To calculate the confusion matrices for various demographic groups, we assumed that the model was deployed against the 977,730 welfare recipients that applied in 2017. We estimated the share of demographic groups within the beneficiary population by multiplying a group’s share in the random sample by 977,730 (group total). For example, 43.94 percent of the population in the random sample is male, meaning that the group total for men is 977,730 x 43.94 = 429,614.

With this number in hand, we could calculate the share of TP and TN by dividing the number of correctly and wrongly flagged individuals in the Algorithmic Sample by the group total. Finding the share of predicted positives and negatives worked much in the same way: we simply divided the number of people in a given group by the group total. To calculate the share Actual Positives and Actual Negatives for each group, we looked at the share of mistakes found and mistakes not found in the Random Sample. Now, it was simply an exercise of filling in the blanks. E.g., FN is simply Actual Positives – TP.

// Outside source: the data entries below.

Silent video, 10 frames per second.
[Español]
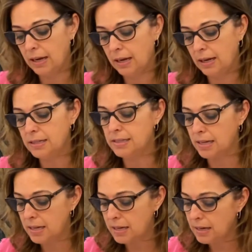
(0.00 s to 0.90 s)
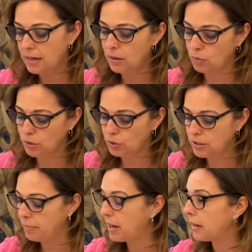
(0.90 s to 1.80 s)
él exigía cuando
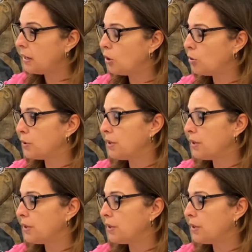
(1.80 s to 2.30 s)
estaba en la,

APPENDIX II. BOOTSTRAPPING

For all definitions, we bootstrapped p-values to bulletproof our findings. Conventionally, estimating uncertainty and significance levels relies on strong assumptions about the distribution of e.g., false positives for the groups we are comparing. To ensure that the observed differences are in fact statistically significant we instead rely on bootstrapped p-values. In this procedure, we resampled the available data 10,000 times with replacement and, for each sample, compared mean differences for each of the definitions enumerated above. Our null hypothesis is that the difference is equal to zero. The reported p-values are the share of the samples where the mean difference is directionally opposite to the mean difference in the raw data.